After Edinburgh’s council voted for a tax on tourists it was followed by the council for the Highlands and Aberdeen. Now the council in Moray, that area that includes Elgin, Tomintoul, Lossiemouth and Buckie and which also includes part of the Cairngorms National Park in its remit has decided its wants to put a £1 tax on tourists per night. As mentioned before this isn’t a tax that councils can implement without permission from the Scottish government. Do they have the legal status to allow it? There certainly seems to be a bandwagon building up in the country. Just like complaints when APD was introduced and the fears that it had on tourism, where are the research reports indicating how a bed tax might influence tourists to go elsewhere?

No airline passenger is happy with the prospect of a disruptive passenger on their flights. As part of the government and industry backed ‘One Too Many’ the Travel Retail Forum reminds us that there is more likelihood of disruption from those travelling in groups and that the larger the group the more likely there is to be disruption. Groups account for up to two-thirds of all incidents at individual airports. It warns that late September and October is a popular time for people to take advantage of cheaper flights or jetting off for end of season parties. “We want to particularly remind these groups that consequences will be enforced and that means the party could end before you reach your destination.”

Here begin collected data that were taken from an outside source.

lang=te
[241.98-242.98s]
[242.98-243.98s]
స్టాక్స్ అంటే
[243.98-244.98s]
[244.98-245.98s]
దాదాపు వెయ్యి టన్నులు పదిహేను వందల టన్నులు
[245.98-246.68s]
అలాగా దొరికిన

locks, locks and more lockson Accademia bridge a few years ago

I yield to no-one in my fondness for Venice but the latest plans by the local council might tempt the patience of tourists. According to Sky News, the council will be asked to vote next month on measures which include picnicking in areas other than parks, pausing on bridges, attaching locks to bridges (the bridge at Accademia a few years ago had hundreds attached to it) no noise at night or during siesta time and no busking, drawing or painting without a permit. If, as many visitors do, you pause on a bridge to have a photograph taken would that break the proposed rules? How do you even mention a pause? Break the rules and you could face a fine of up to €500.

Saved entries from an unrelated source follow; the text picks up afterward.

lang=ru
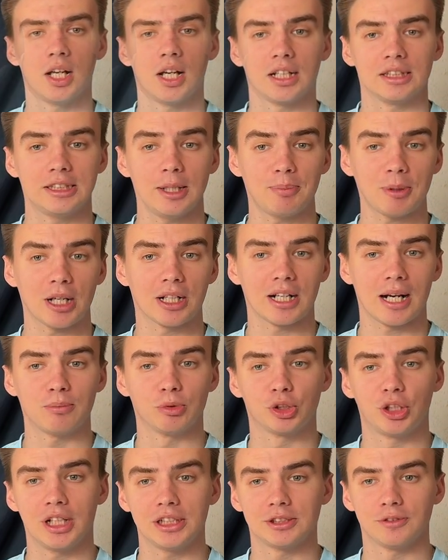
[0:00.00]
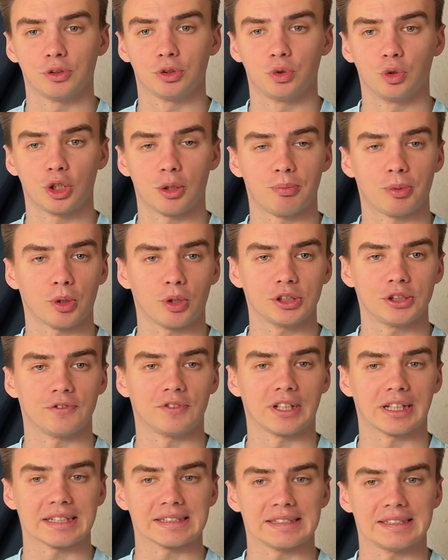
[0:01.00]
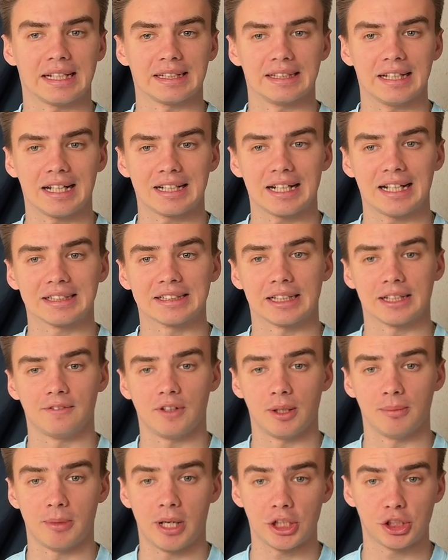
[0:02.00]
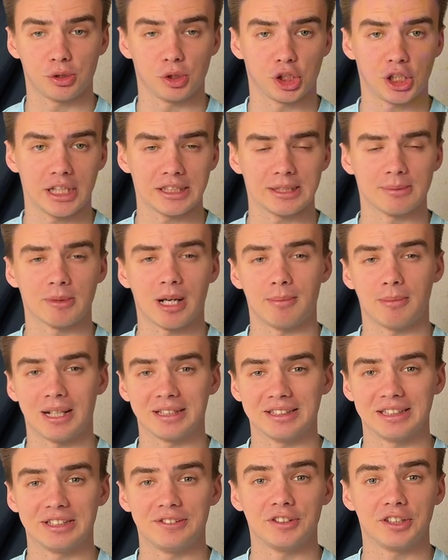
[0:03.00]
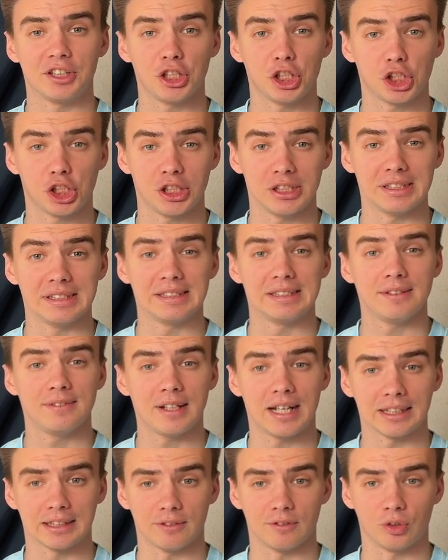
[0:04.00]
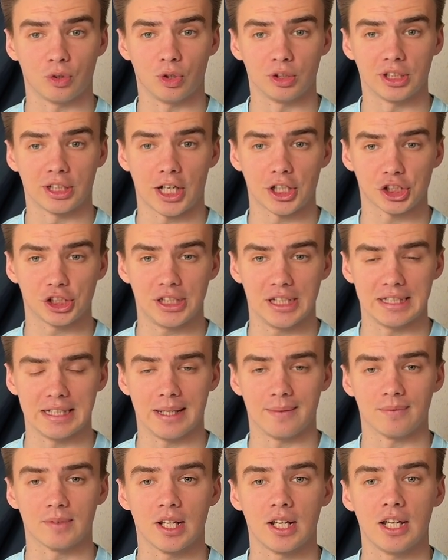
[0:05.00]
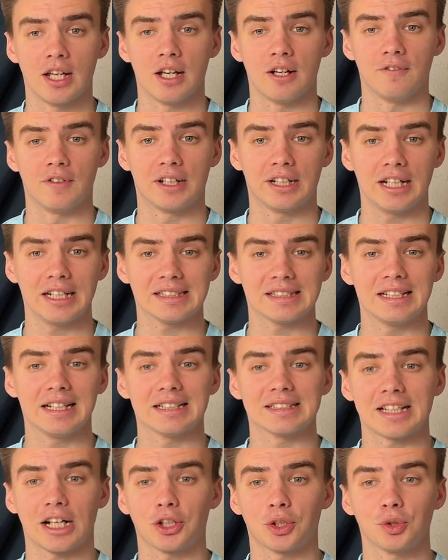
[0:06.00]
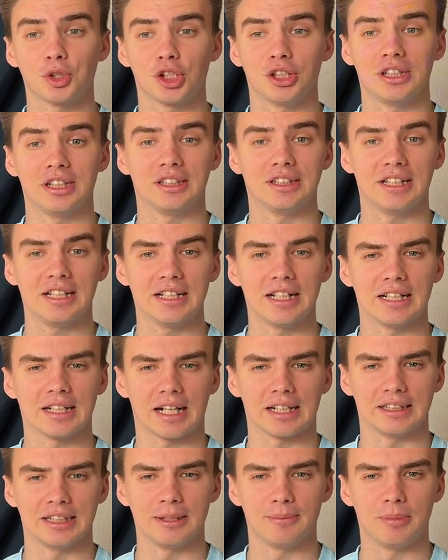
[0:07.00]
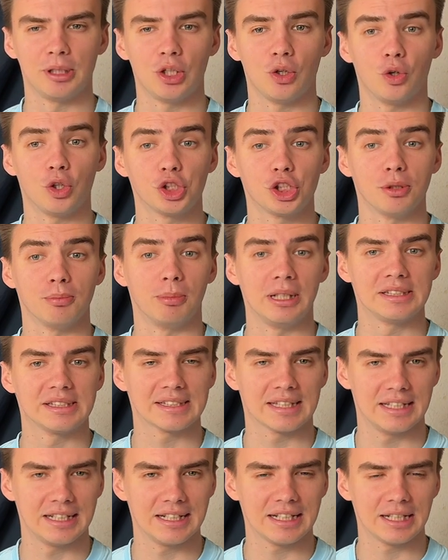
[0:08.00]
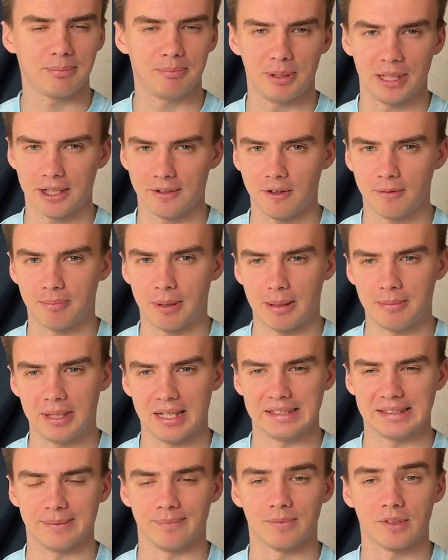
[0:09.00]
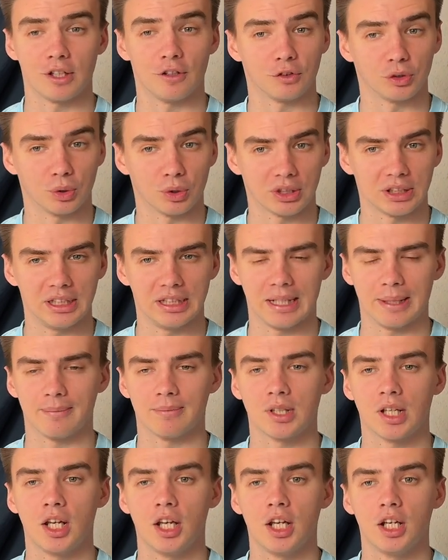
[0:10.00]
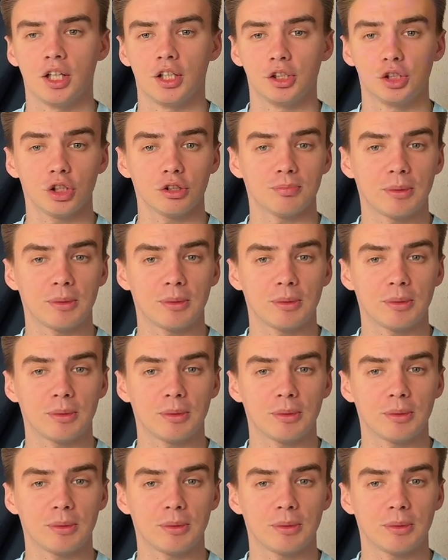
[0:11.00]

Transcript: Где программу третьего тура против Краснодара открывал матч с участием команды 2009 года рождения. В игре с лихо закрученной интригой родные были очень близки к первой победе в турнире. Счет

Although the summer holidays seem a distance memory especially given the weather of the last week or so, a survey from Debenhams Personal Finance suggests that, once again, we spent more than we planned on those holidays. What a surprise. How many of us manage to stick to what we wanted in the face of temptations such as kids wanting this and that and the lure of aromas from restaurant and remembering that we needed to take something back from Auntie Flora? It also seems that nearly three quarters of us felt that holidays abroad were more expensive this year.